И страшная правда жизни
«Вот и отпели донские соловьи дорогим моему сердцу Давыдову и Нагульнову, отшептала им поспевающая пшеница, отзвенела по камням безымянная речка...»Мне почему-то кажется, что эта, для меня самая пронзительная, фраза из шолоховской «Поднятой целины» легла бы на сердце моим героям, будь они живы.
И это страшно.
Потому что Миша Кирвель прожил на свете два годика и, конечно же, не спасал африканскую девочку Марьяшу.
Не окончили академию и не родили Артемку, Павлика и Катю Витя Василькевич и Лида Кирвель, которые прожили пять и четыре года каждый.
Не горел, потому что его никогда не строили, дом у многодетных Фаи и Толи Ананичей, которым было пять и четыре года соответственно.
Маша Кирвель не умирала в одночасье на руках своей кровинки Алеси — она умерла, когда ей было семь.
Почему так? Потому что возможности жить им не дали. Их убили. Всех вместе в один и тот же день.
80 лет назад, 22 мая 1943 года, фашистские нелюди уничтожили 66 мирных жителей деревни Шуневка Докшицкого района. 15 детей в возрасте от года до шести бросили в колодец…

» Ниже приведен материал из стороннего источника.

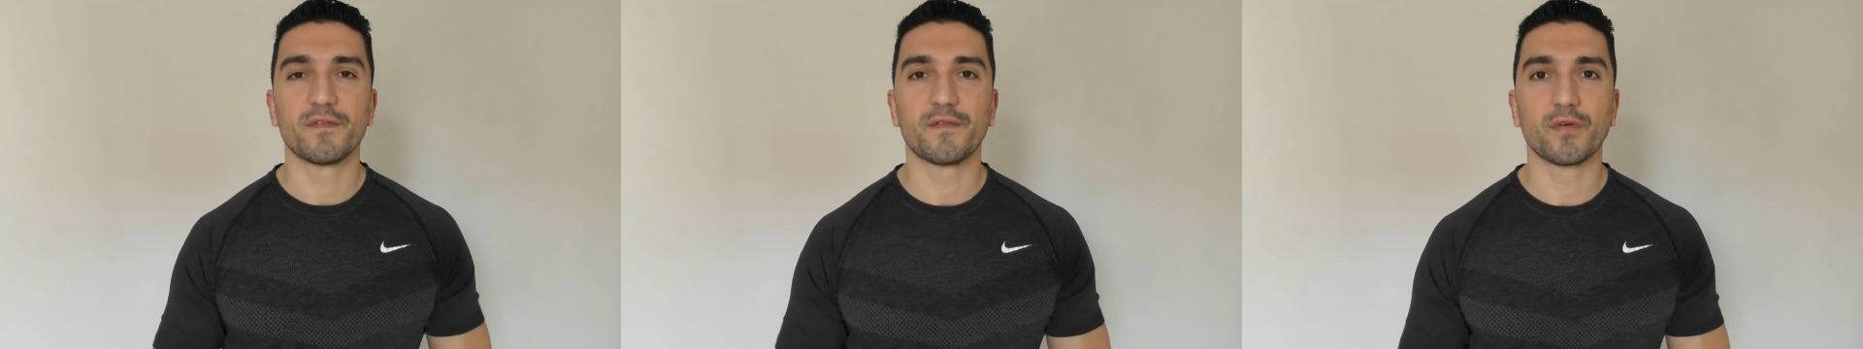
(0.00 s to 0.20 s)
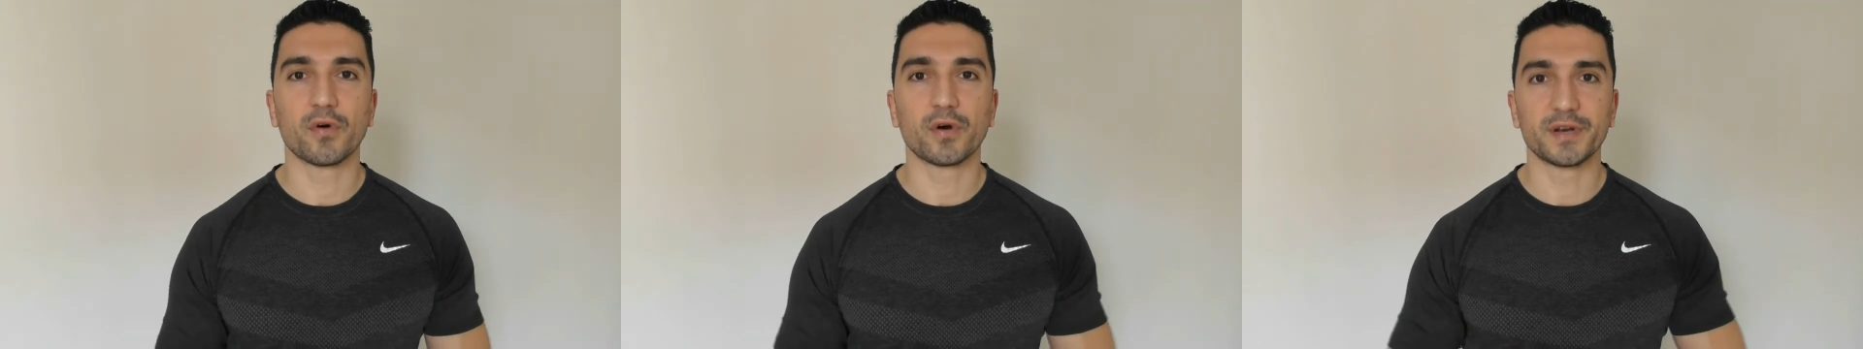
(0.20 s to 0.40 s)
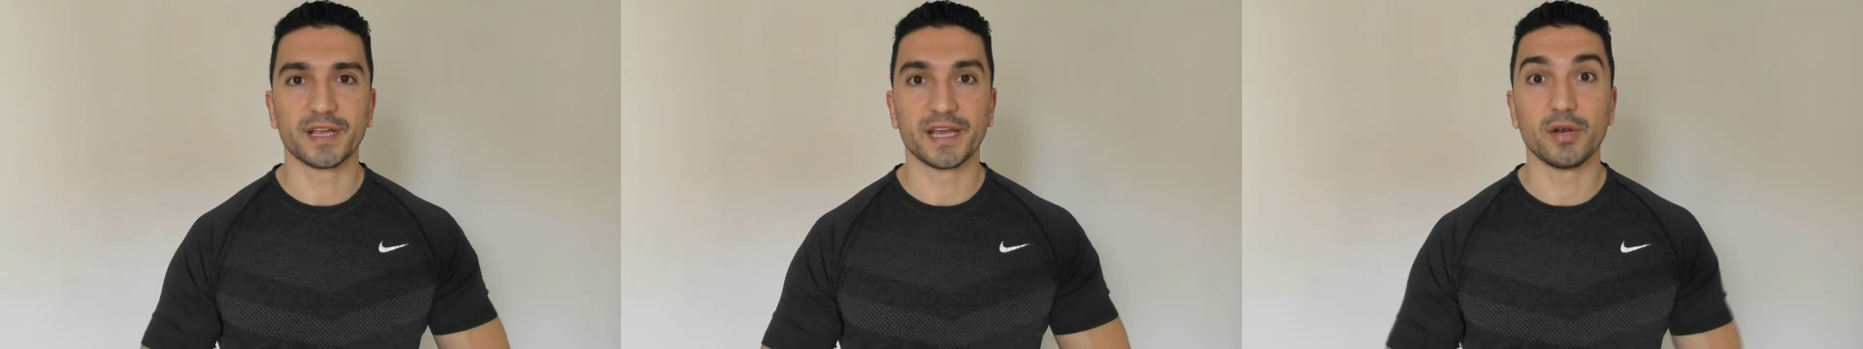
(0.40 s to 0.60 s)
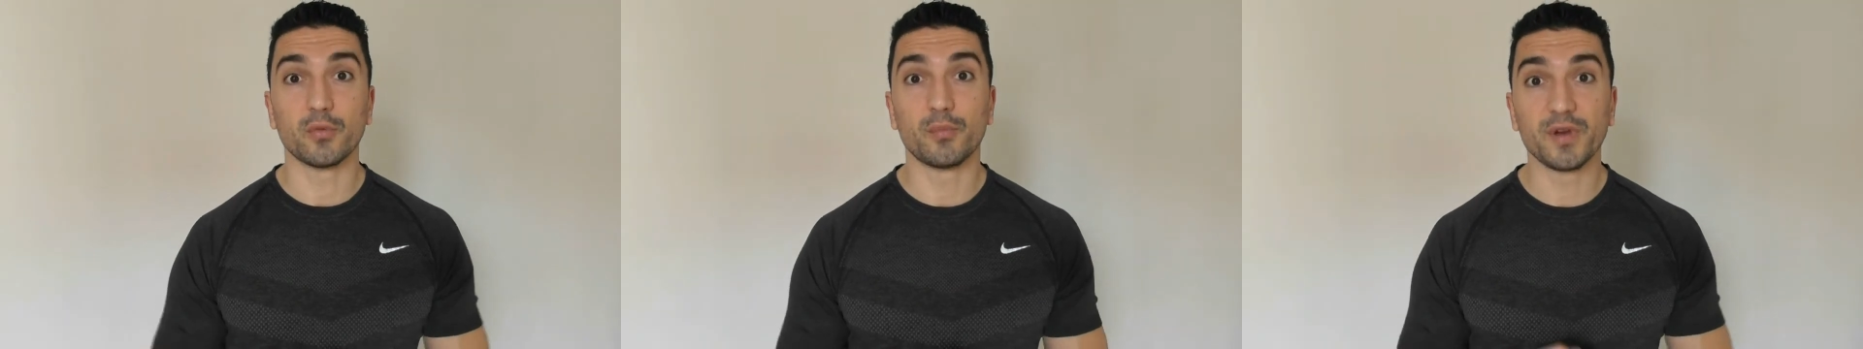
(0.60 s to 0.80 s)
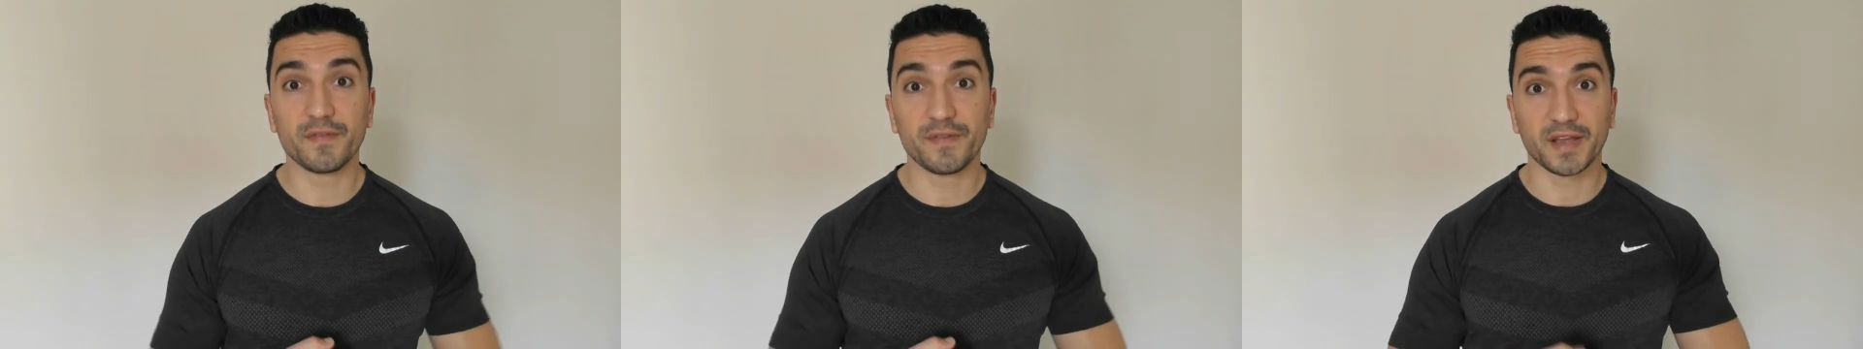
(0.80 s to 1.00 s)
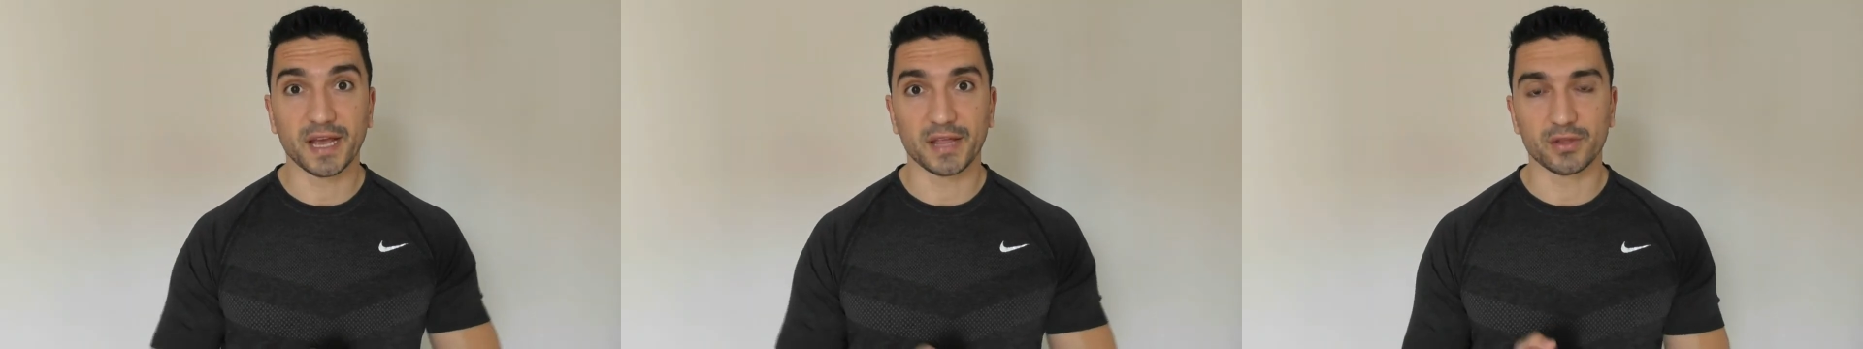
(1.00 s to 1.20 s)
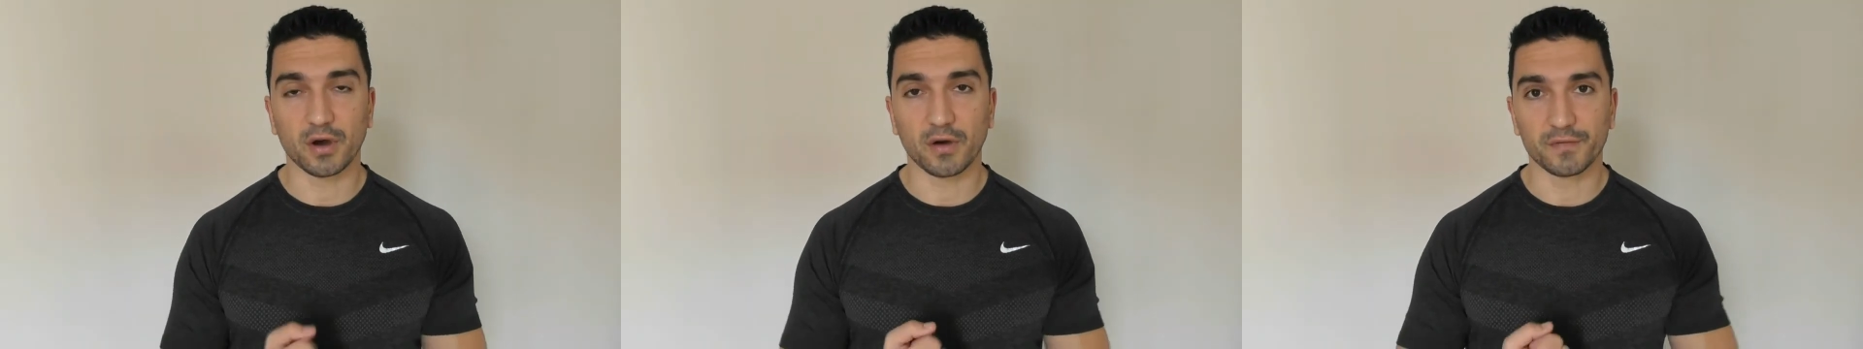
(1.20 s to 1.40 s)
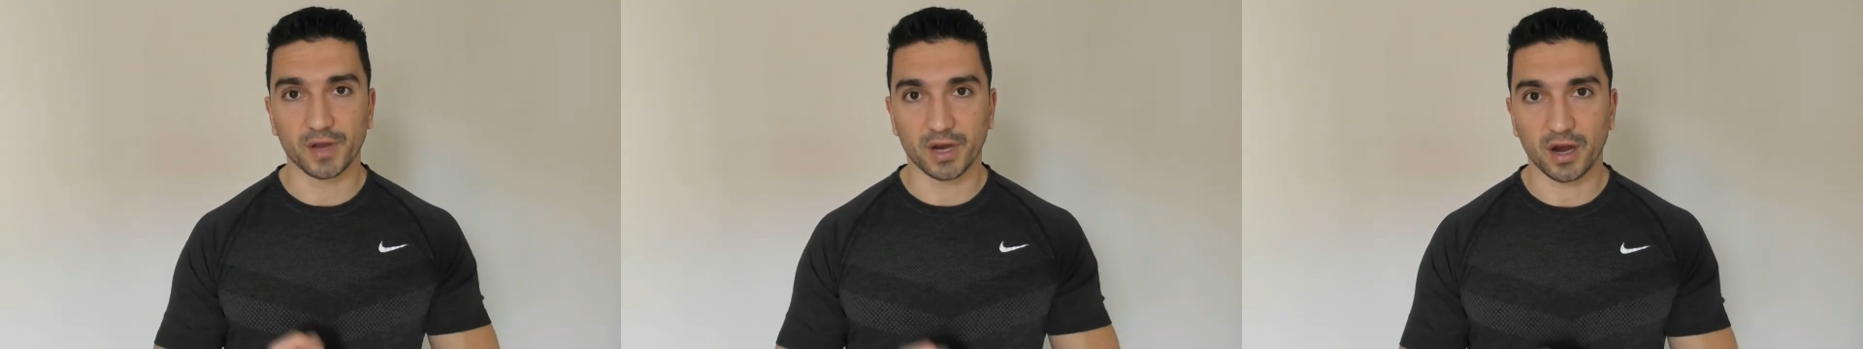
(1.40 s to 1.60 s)
for the lubrificant
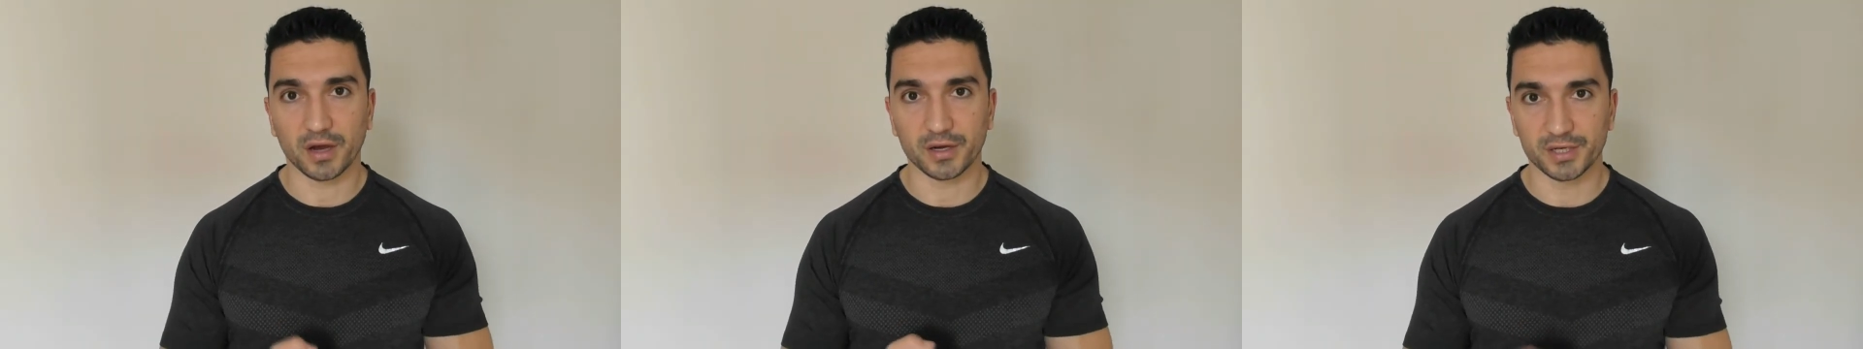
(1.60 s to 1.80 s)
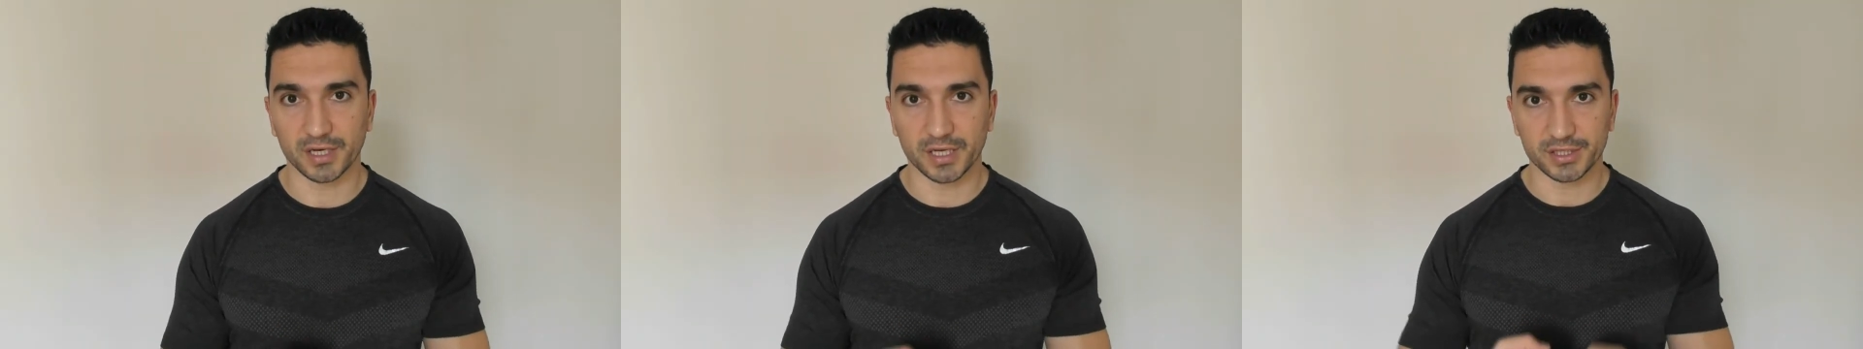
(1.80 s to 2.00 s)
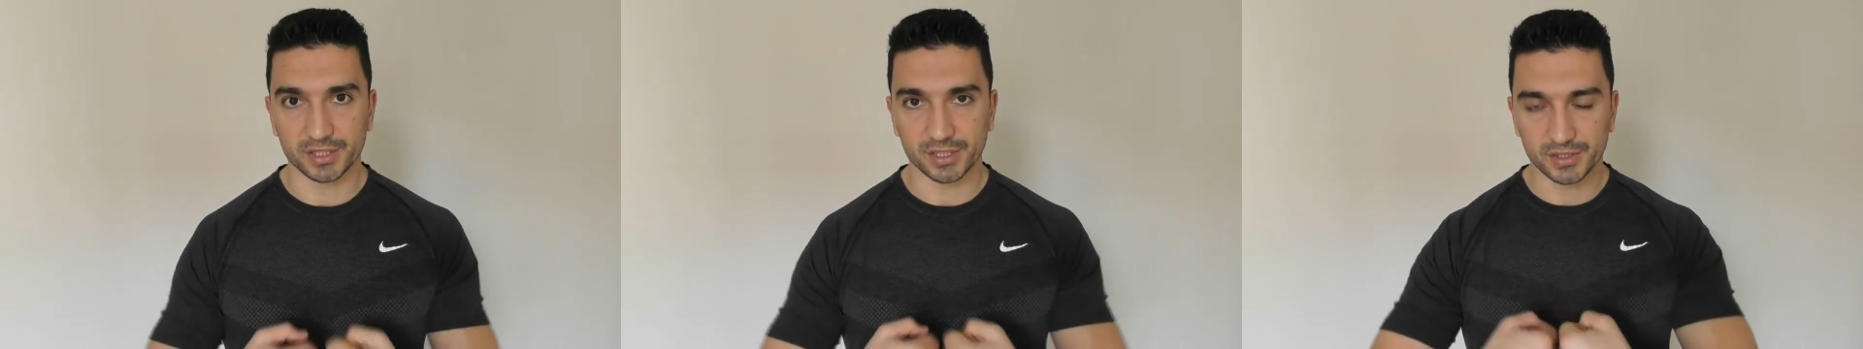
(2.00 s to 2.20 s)
of the cartilage.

Не знаю, правильно это или нет, но именно здесь, у этого проклятого колодца, появилось желание придумать хоть кому-то из них новые судьбы, прожить их вместе с ними и за них. И знаете, создавая их в меру своих возможностей и воображения, я и сам поверил, что они есть. Что жизнь, такая ли, которую я представил, или иная, продолжается. Потому мне хочется узнать, как же это деревенскому парню из белорусской глубинки удалось стать дипломатом, выпить рюмку и закусить солеными груздиками с Лидией Спиридоновной и Виктором Петровичем, а потом в уютной комнате, где меня положат спать, открыть пахнущую типографской краской книжку, в которой — пронзительные, звенящие кристальной чистотой стихи Кати…
Мне бы очень этого хотелось, но, увы, даже Господь Бог мертвых не всегда берется воскрешать. Единственное, что могу, — помнить о них и о том, кто с ними это сделал.
Да, наследникам, прямым и духовным, палачей Шуневки и всей нашей Беларуси, хотелось бы, чтобы мы обо всем забыли. Кто-нибудь, возможно, забудет. Я — никогда.